Leaving out all images, return the entries below exactly.
**** DATA FOR ANALYSIS
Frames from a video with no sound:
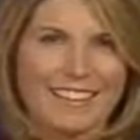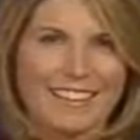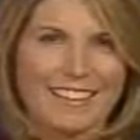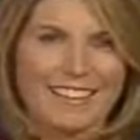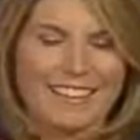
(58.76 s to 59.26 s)

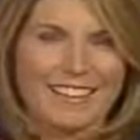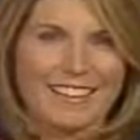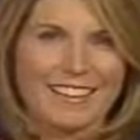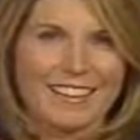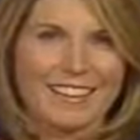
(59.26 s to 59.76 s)

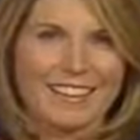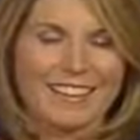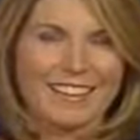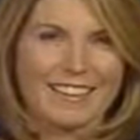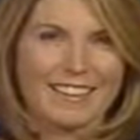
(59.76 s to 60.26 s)

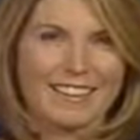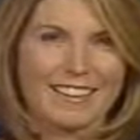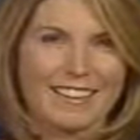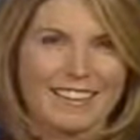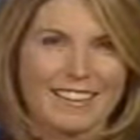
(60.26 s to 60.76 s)

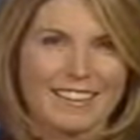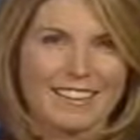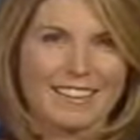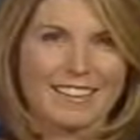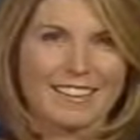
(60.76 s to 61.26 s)

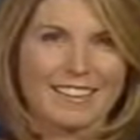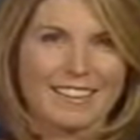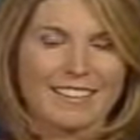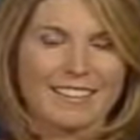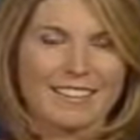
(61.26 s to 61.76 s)

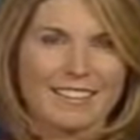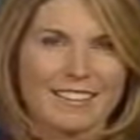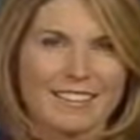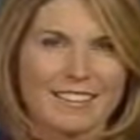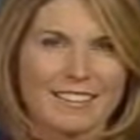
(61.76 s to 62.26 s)

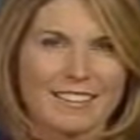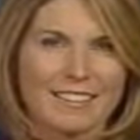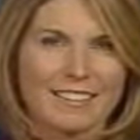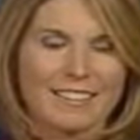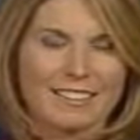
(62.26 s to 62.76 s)

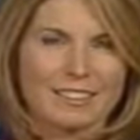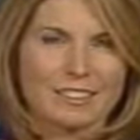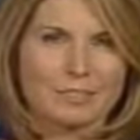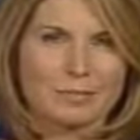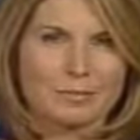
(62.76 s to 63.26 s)

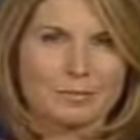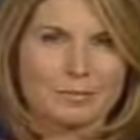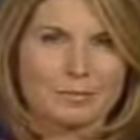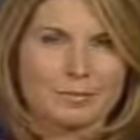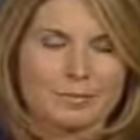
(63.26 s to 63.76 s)

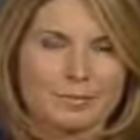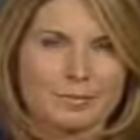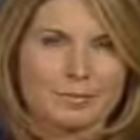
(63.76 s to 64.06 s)
This person isn't speaking.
********
# RESPONSE TO THIS EXERCISE
Frames from a video with no sound:
(58.76 s to 59.26 s)

(59.26 s to 59.76 s)

(59.76 s to 60.26 s)

(60.26 s to 60.76 s)

(60.76 s to 61.26 s)

(61.26 s to 61.76 s)

(61.76 s to 62.26 s)

(62.26 s to 62.76 s)

(62.76 s to 63.26 s)

(63.26 s to 63.76 s)

(63.76 s to 64.06 s)
This person isn't speaking.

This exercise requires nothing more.